== Segment start ==

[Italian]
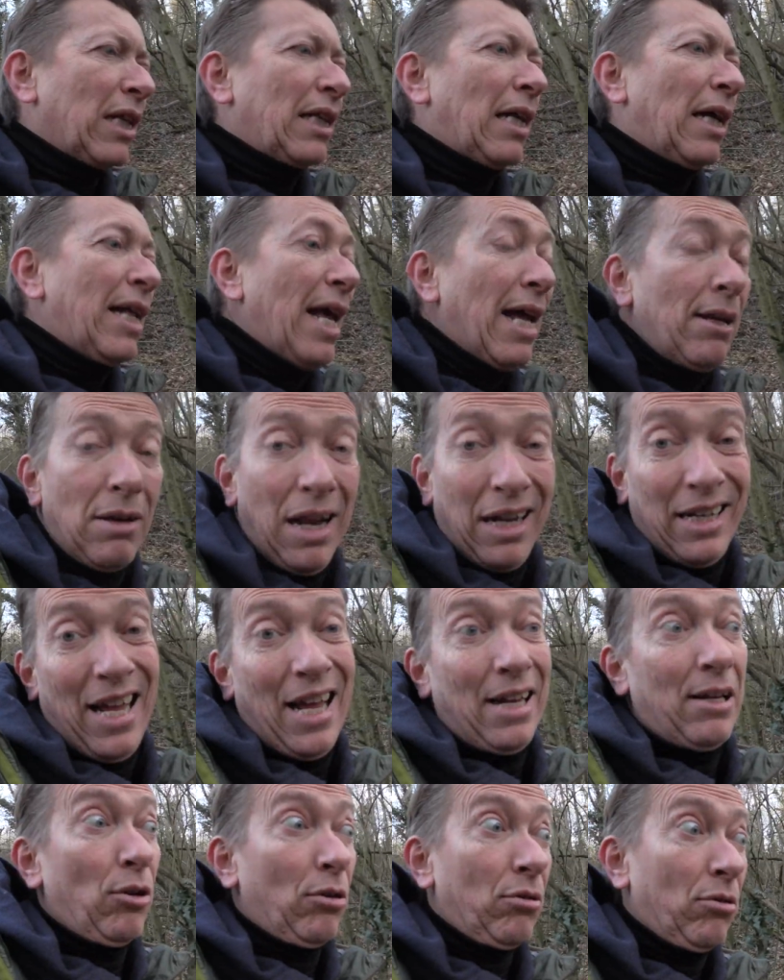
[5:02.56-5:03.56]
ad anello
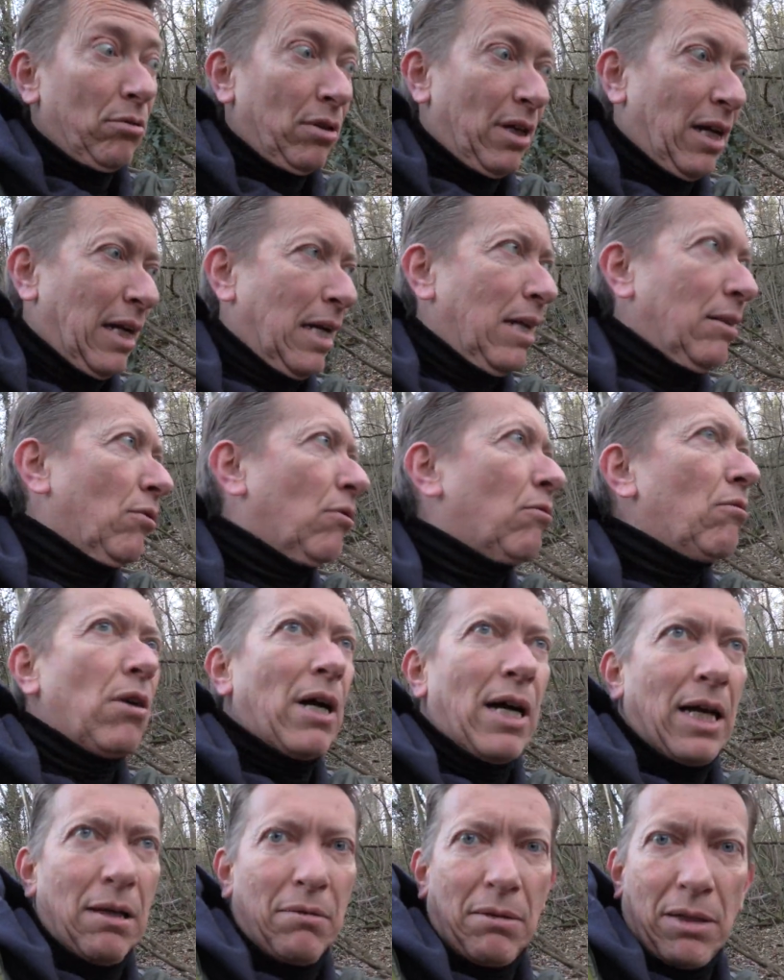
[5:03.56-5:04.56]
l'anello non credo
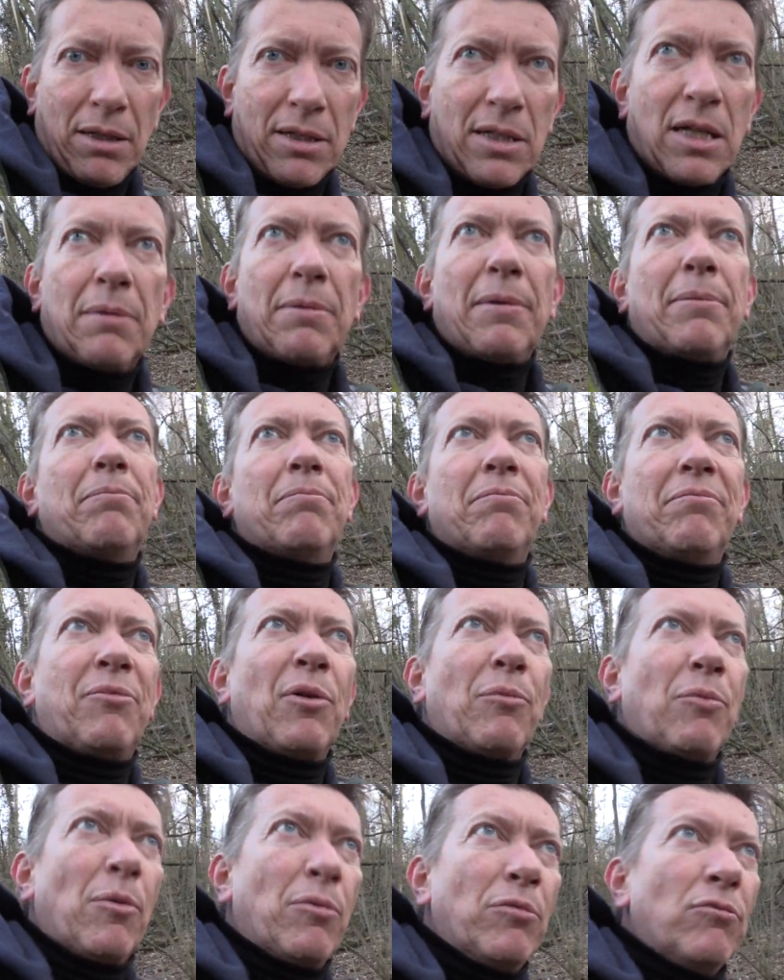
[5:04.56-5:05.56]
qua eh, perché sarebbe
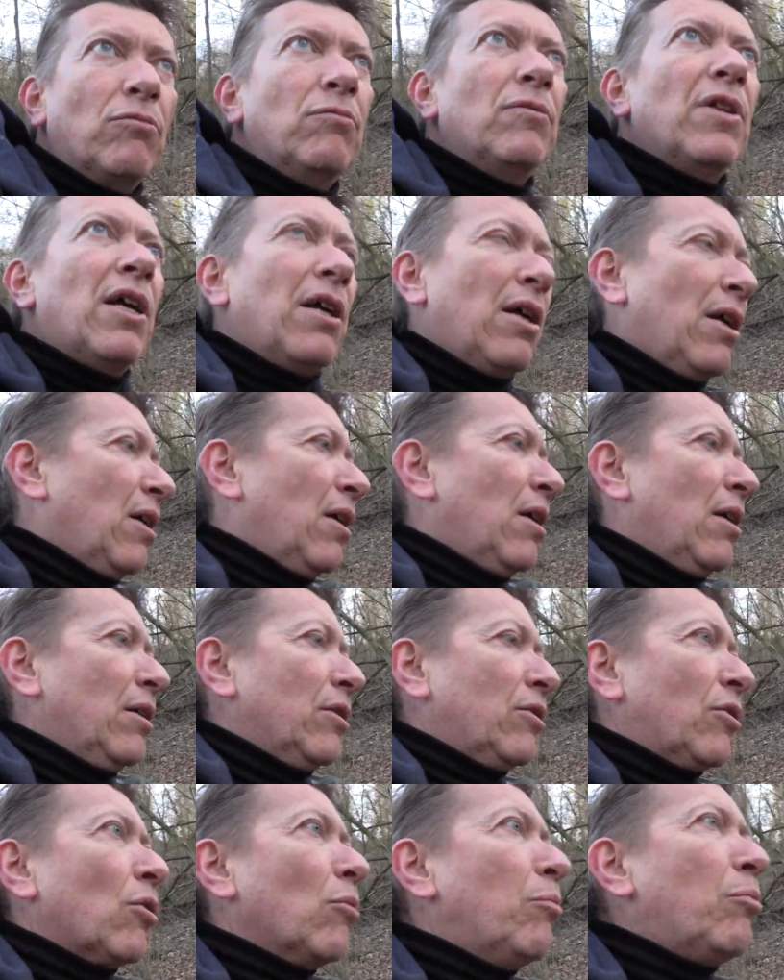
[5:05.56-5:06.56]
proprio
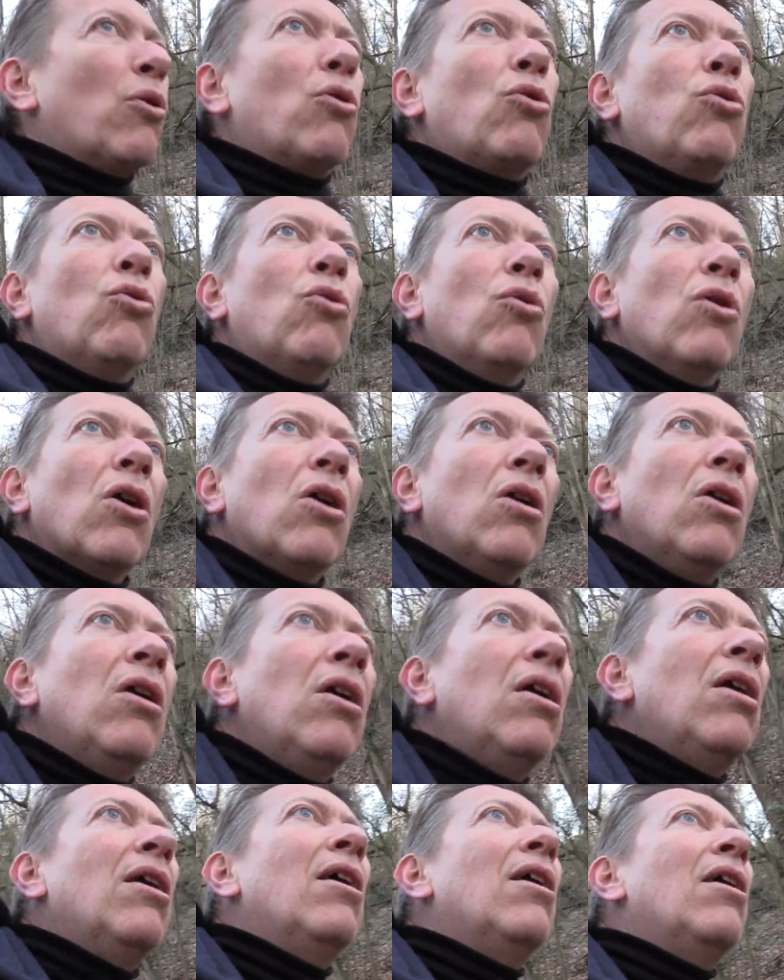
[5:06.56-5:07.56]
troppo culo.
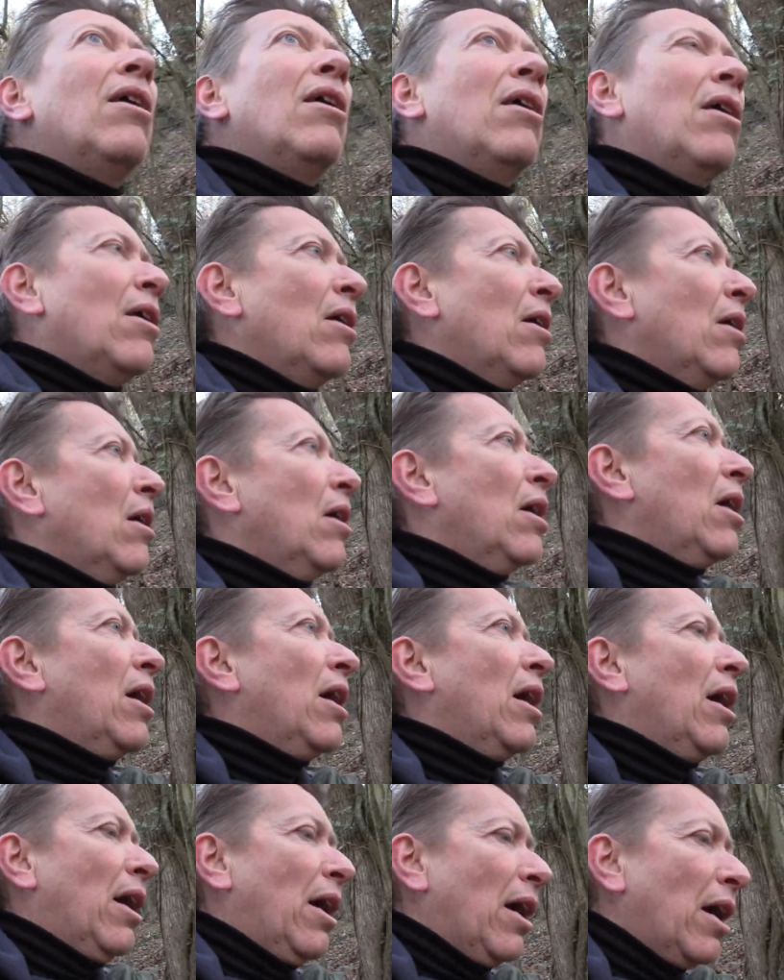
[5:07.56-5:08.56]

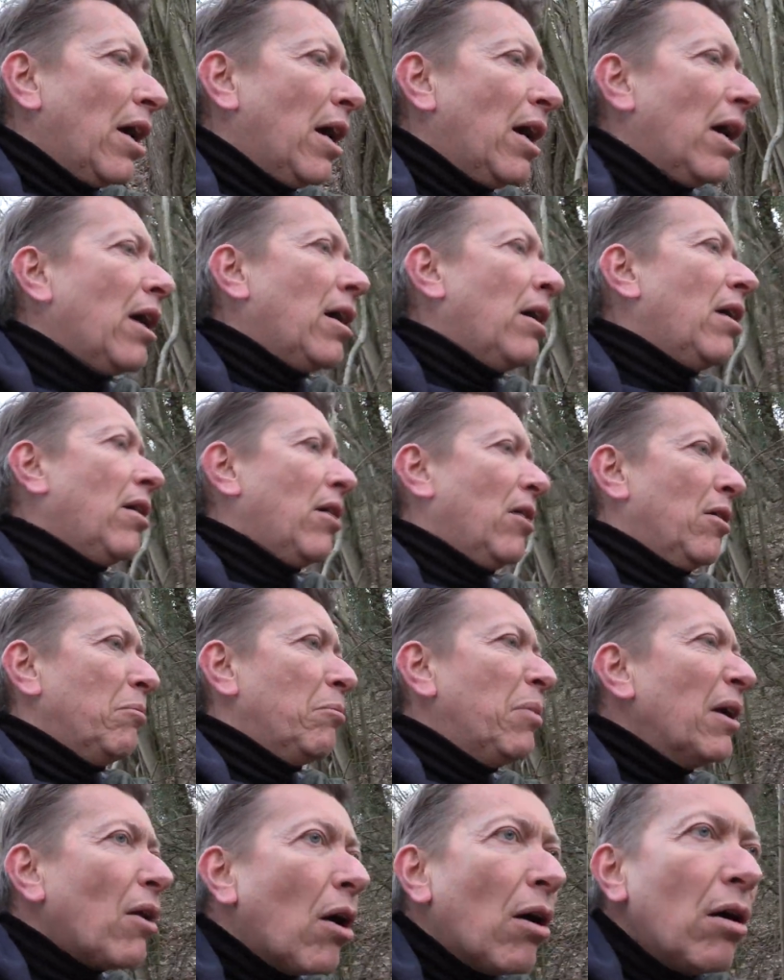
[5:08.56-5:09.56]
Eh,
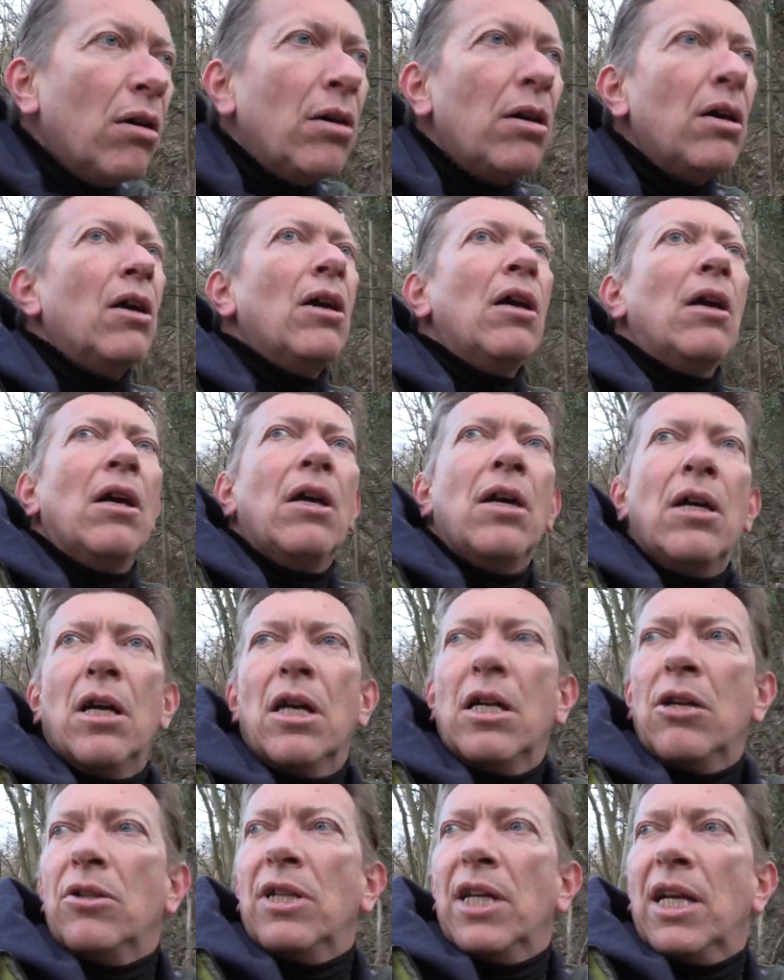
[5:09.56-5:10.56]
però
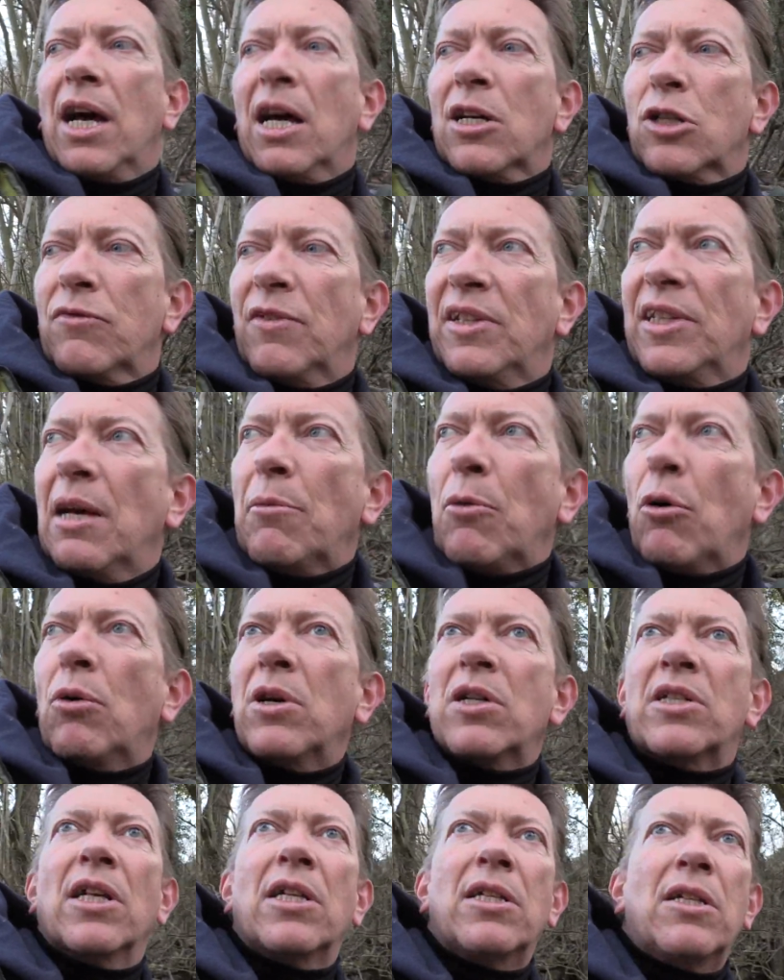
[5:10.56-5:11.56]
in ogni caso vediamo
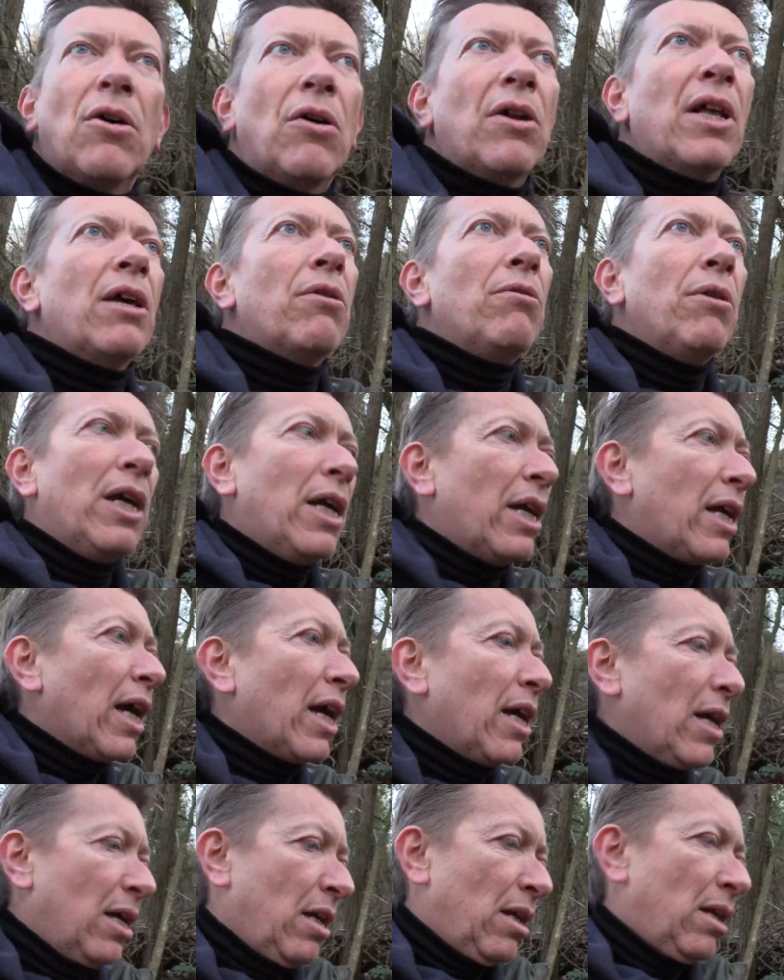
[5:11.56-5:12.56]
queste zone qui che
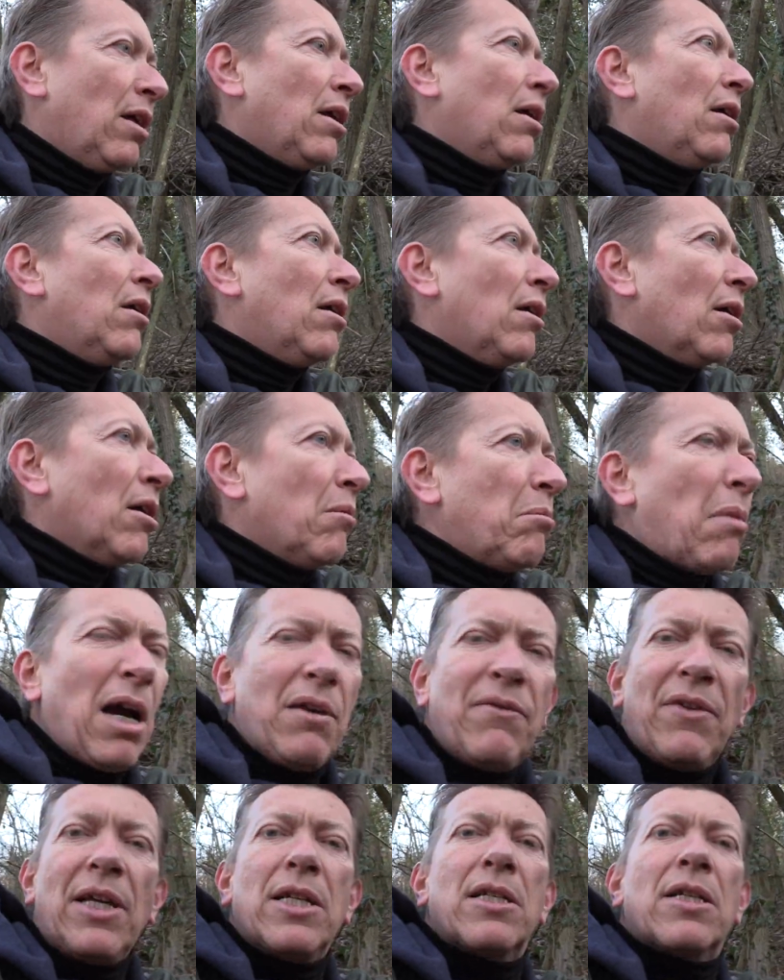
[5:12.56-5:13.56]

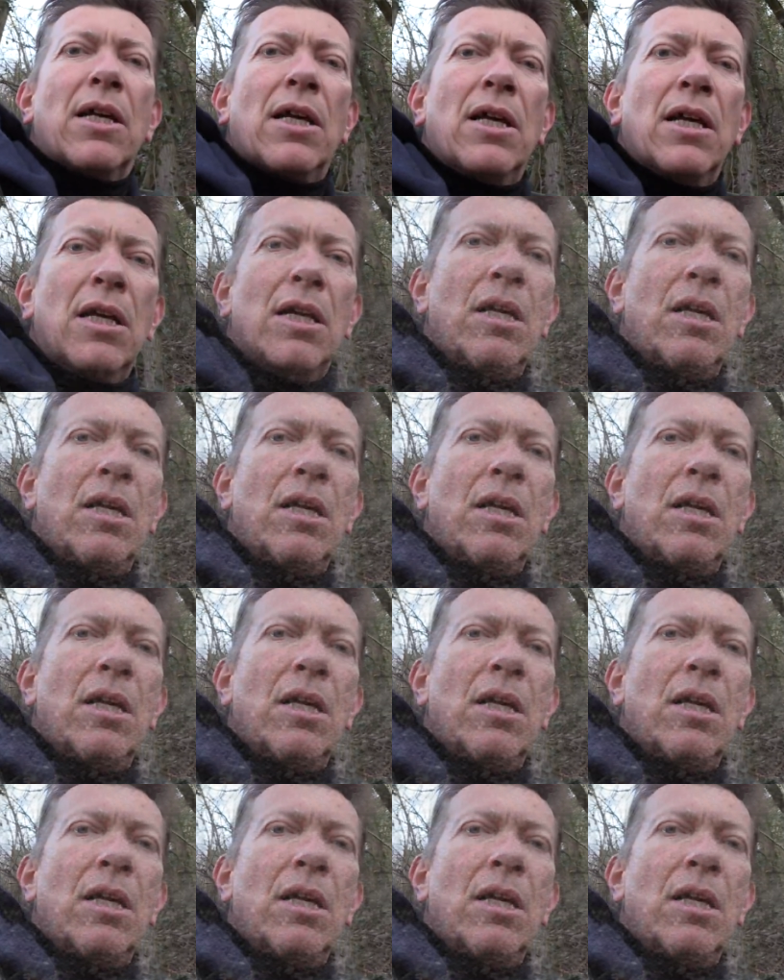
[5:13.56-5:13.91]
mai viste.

== Segment end ==

* What is required: Leaving pictures aside, write out each record above exactly as given.

* Output:
[Italian]
[5:02.56-5:03.56]
ad anello
[5:03.56-5:04.56]
l'anello non credo
[5:04.56-5:05.56]
qua eh, perché sarebbe
[5:05.56-5:06.56]
proprio
[5:06.56-5:07.56]
troppo culo.
[5:07.56-5:08.56]

[5:08.56-5:09.56]
Eh,
[5:09.56-5:10.56]
però
[5:10.56-5:11.56]
in ogni caso vediamo
[5:11.56-5:12.56]
queste zone qui che
[5:12.56-5:13.56]

[5:13.56-5:13.91]
mai viste.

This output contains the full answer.